Prioritising equity through public health investments
During European Public Health Week 2026, the theme for May 5 is “Prioritising equity through public health investments,” under the wider focus of “Investing for sustainable health and wellbeing.” This theme connects closely to JA PreventNCD, which aims to prevent non-communicable diseases and reduce health inequalities across Europe.
As part of JA PreventNCD, the Wellbeing Economy Forum explores how societies can move upstream, from responding to disease and inequality after they occur, towards investing in the conditions that shape health, wellbeing and participation. The Forum is also about redefining success: asking not only whether economies are growing, but whether they enable people, communities and ecosystems to flourish.
Robinson’s Eight-Strand Braid of Care
Several of the Forum sessions spoke especially strongly to this theme. In the session “Care Economy – Care as the Bedrock of Participation in Democratic Societies,” Christine Robinson, Fulbright Specialist and Senior Fellow at the Carsey School of Public Policy, emphasized that care is infrastructure.

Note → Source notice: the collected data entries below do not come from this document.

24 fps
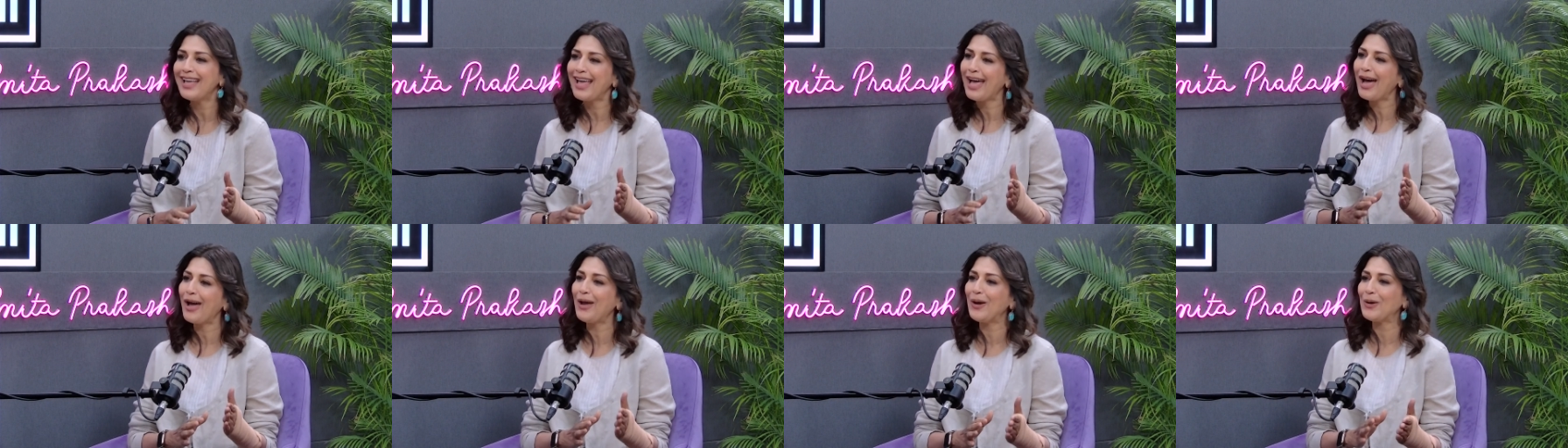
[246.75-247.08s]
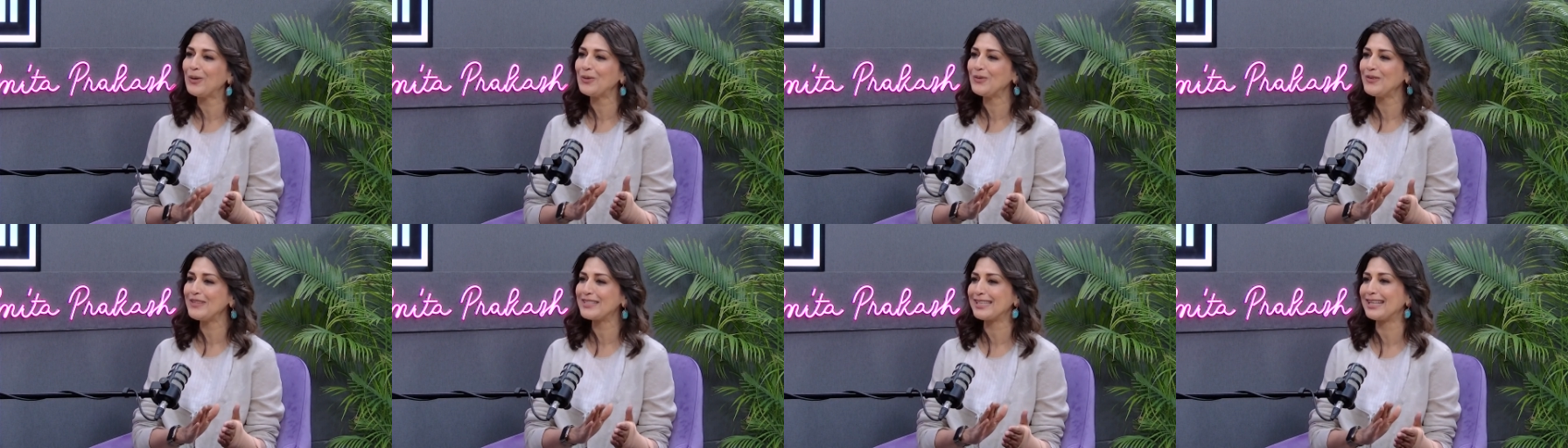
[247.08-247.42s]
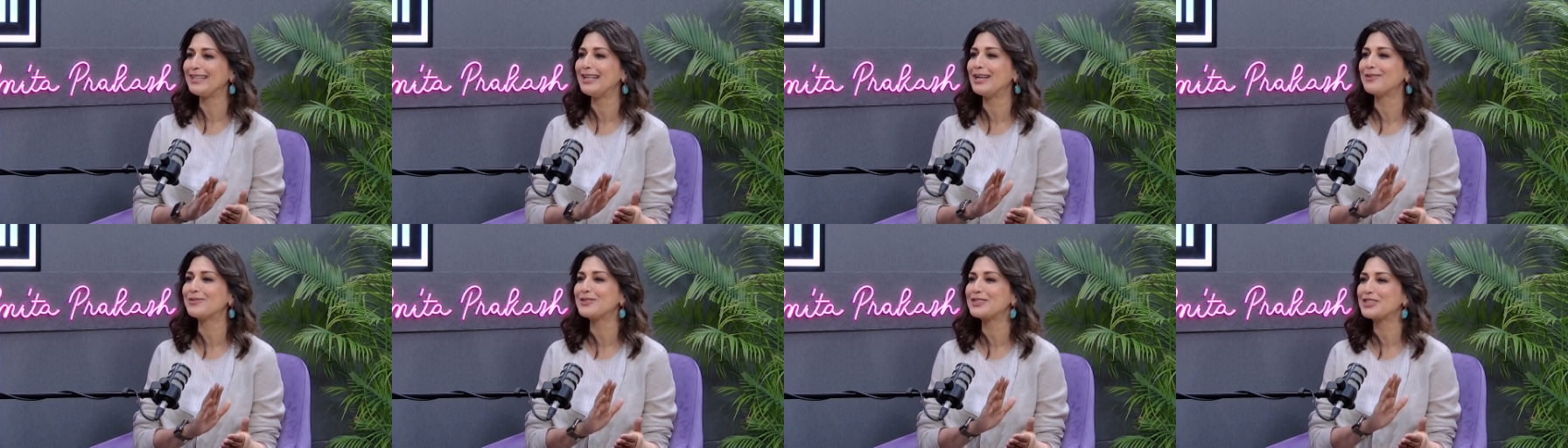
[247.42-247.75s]
I always say
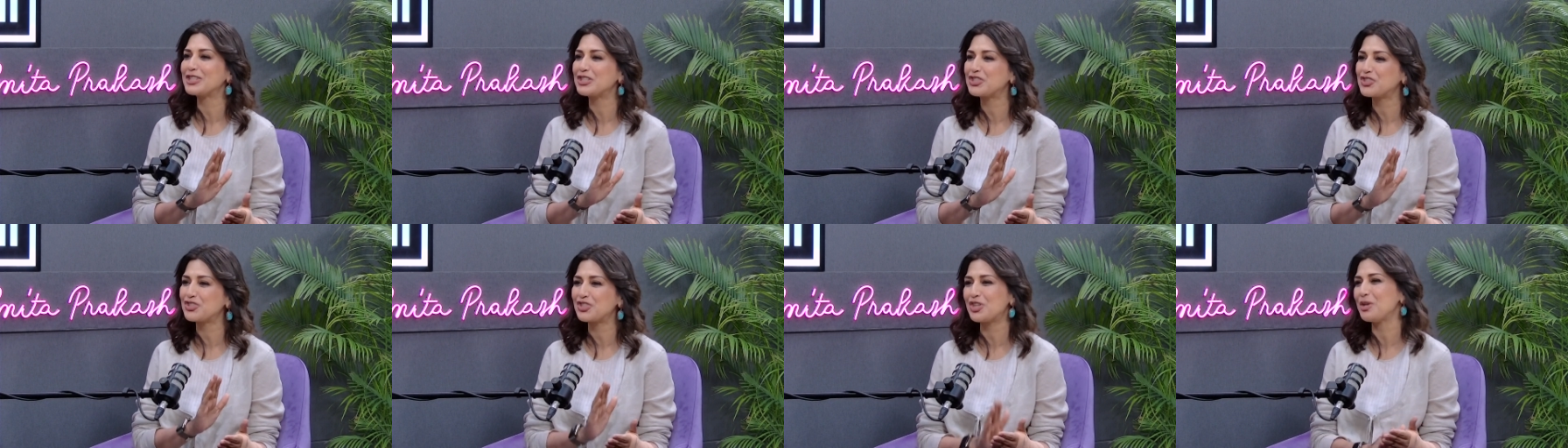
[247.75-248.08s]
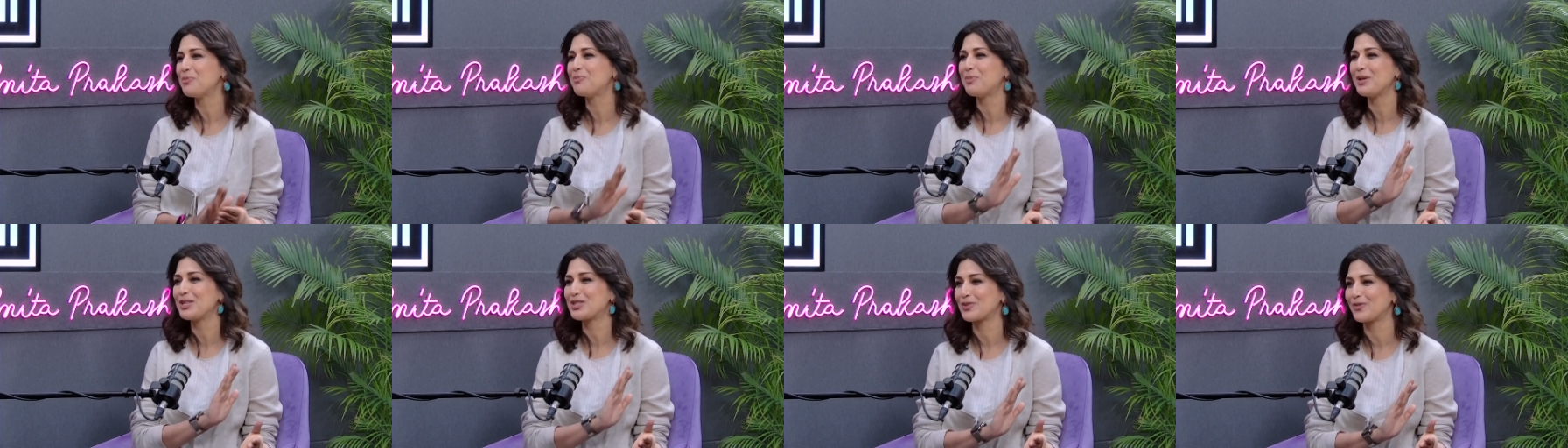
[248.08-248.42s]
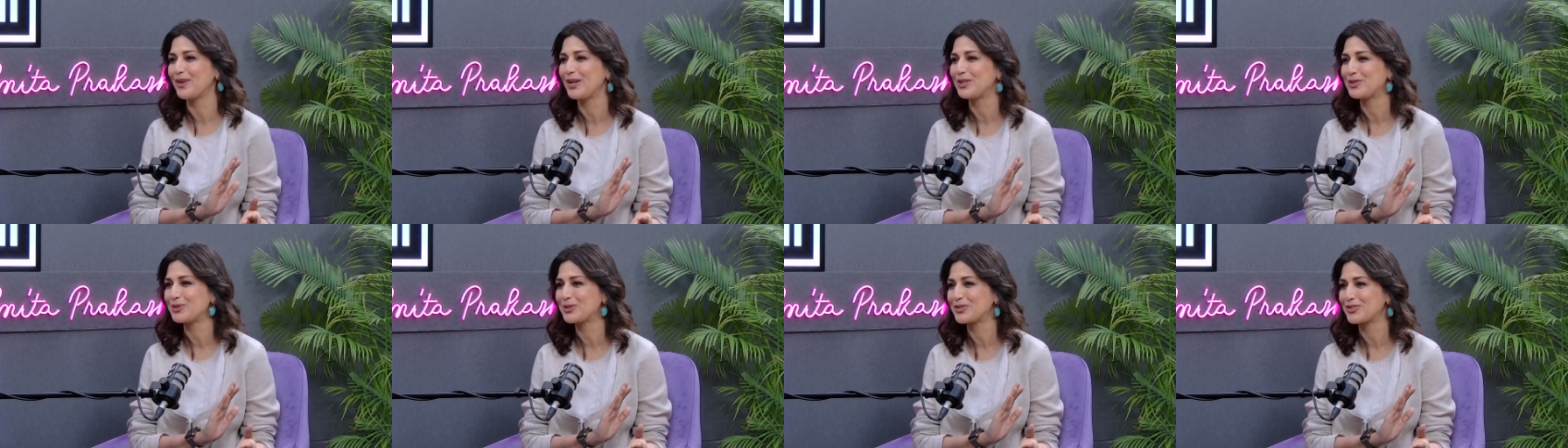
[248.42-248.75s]
that was the cheapest
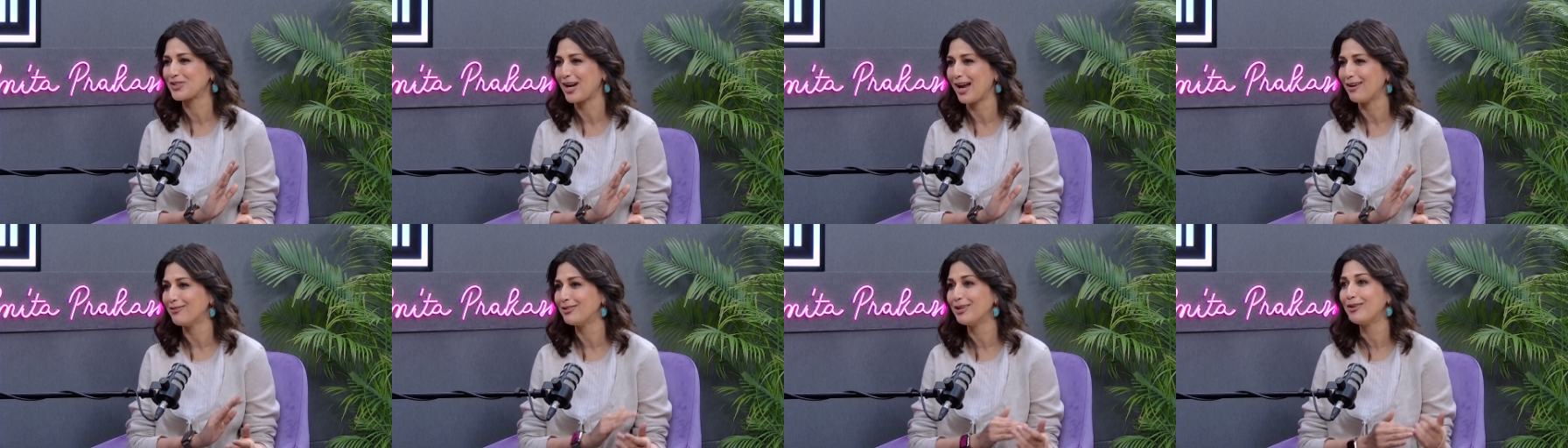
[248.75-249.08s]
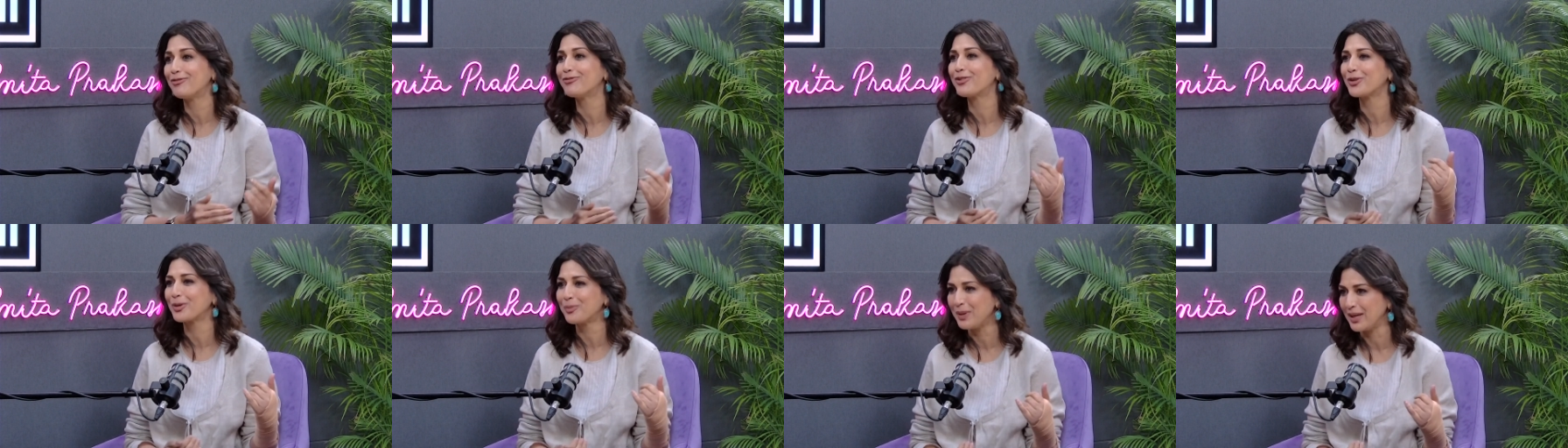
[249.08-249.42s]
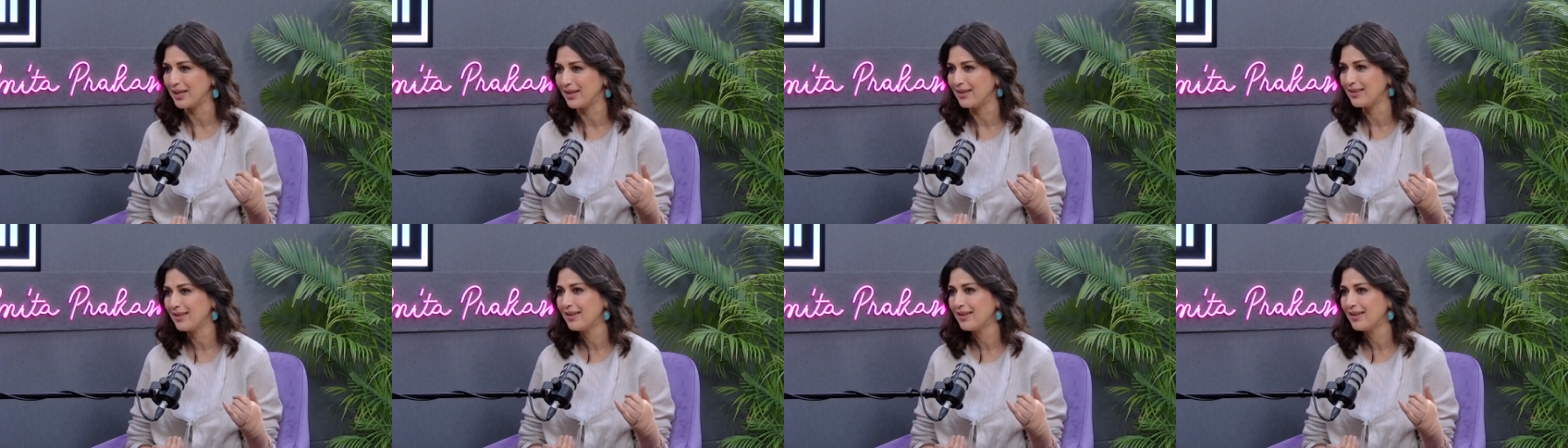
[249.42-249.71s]
way to travel for me.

The session showed how care is built into, or left out of, the systems that determine whether people can participate fully in society.
Robinson’s Eight-Strand Braid of Care highlights the conditions that make participation possible, including recognition, relationships, culture, institutional design, material security, civic voice, healing and environmental justice. These are also public health conditions. Health is shaped not only by services, but by housing, income, childcare, workplaces, transport, trust, belonging and voice.
Caroline Costongs, Director of EuroHealthNet, chairing a session, speakers Olivier De Schutter, Brynhildur Davíðsdóttir and Bent Madsen
Ending Poverty Through a Wellbeing Economy
In “Ending Poverty Through a Wellbeing Economy?”, chaired by Caroline Costongs, Director of EuroHealthNet, speakers Olivier De Schutter, Brynhildur Davíðsdóttir and Bent Madsen explored how poverty, inequality, housing and environmental sustainability must be addressed together. The session challenged the idea that economic growth alone can solve poverty and called instead for long-term social investment in housing, education, nutrition, healthcare and social protection.
Housing was highlighted as a foundation of wellbeing, not only shelter, but a basis for security, health, education and participation. The discussion also underlined that environmental harm affects those with the least resources most severely, making social justice and ecological sustainability inseparable.
Redefining success around the wellbeing of people and planet.
Together, these sessions reinforce a central message for JA PreventNCD: preventing non-communicable diseases requires more than individual behaviour change. It requires investment in the wider determinants of health and in systems that enable people to live healthy, secure and meaningful lives.
As Europe marks European Public Health Week, JA PreventNCD and the Wellbeing Economy Forum highlight a shared message: to prioritise equity, we must invest in care, housing, participation and environmental sustainability as foundations of public health, and redefine success around the wellbeing of people and planet.